Case Management Order in Construction Defect Actions
Given the complexity and size of most construction defect actions, the Case Management Order (CMO) is crucial to the orderly, cost-effective, and efficient adjudication of all the parties’ claims. Generally, the CMO is drafted and agreed to by the parties and then signed as an order from the court. In construction defect cases, the homeowners and developer are usually the parties who initiate the CMO. Later parties, such as subcontractors, are automatically subject to the CMO provisions upon their entrance into the litigation.
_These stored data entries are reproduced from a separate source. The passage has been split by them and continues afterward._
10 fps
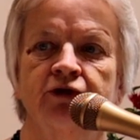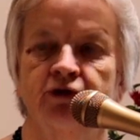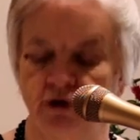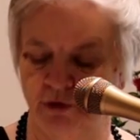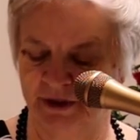
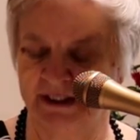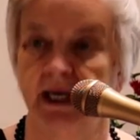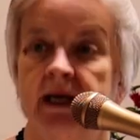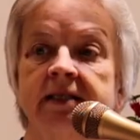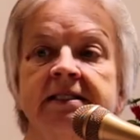truths,
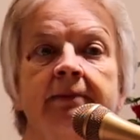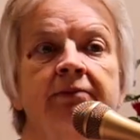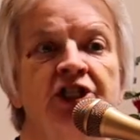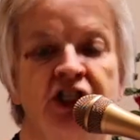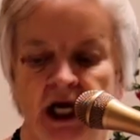
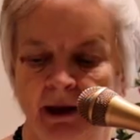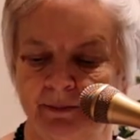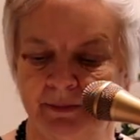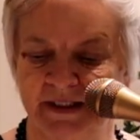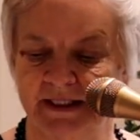some
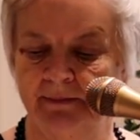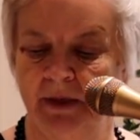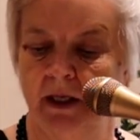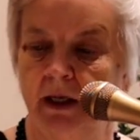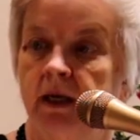gems, some
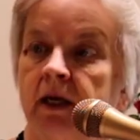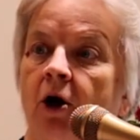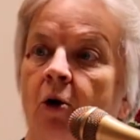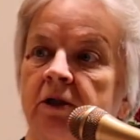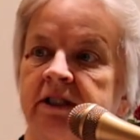
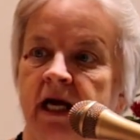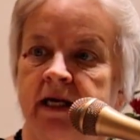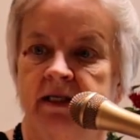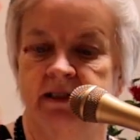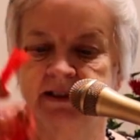gold
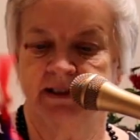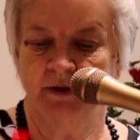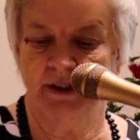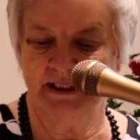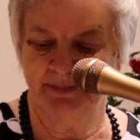nuggets,
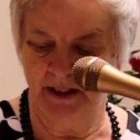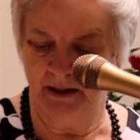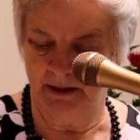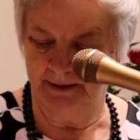so to speak.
There are several key provisions contained within most CMOs. First, a timeline is created for the litigation from discovery through settlement or trial. This keeps the matter from languishing due to its sheer size. As each party is added to the litigation, they are supplied a copy of the CMO and must comply with the deadlines noted therein. The CMO timeline gives all parties notice of what will take place on a given day so that adequate preparation can be made. For example, the CMO can set out the days that destructive testing on the subject homes will occur, when site visits will be conducted, when depositions will take place, on what dates the parties will participate in mediation, and when the trial will take place.
Second, a neutral third-party is usually appointed to serve as mediator and facilitate a settlement between the parties. Third, the CMO outlines the discovery process for all parties so that “side” discovery does not take place. For example, the CMO may contain a set of interrogatories that all contractors must answer. The contractors submit their answers, which are then placed in the designated document depository for the action. Thereafter, any party wanting to view the interrogatory answers can just go to the document depository instead of issuing a new set of interrogatories to the contractors. In this same vein, the CMO can require that all parties deposit a copy of any and all documents they possess concerning the construction project into the document depository. This avoids the unnecessary service of multiple requests for production.
CMOs are rarely set in stone and usually provide for the court’s power of modification. Though designed to steadily move the litigation along, a workable CMO must have a bit of flexibility to adapt to the needs of the parties. So that endless modifications do not ultimately impinge on the CMO’s usefulness, court approval is usually required.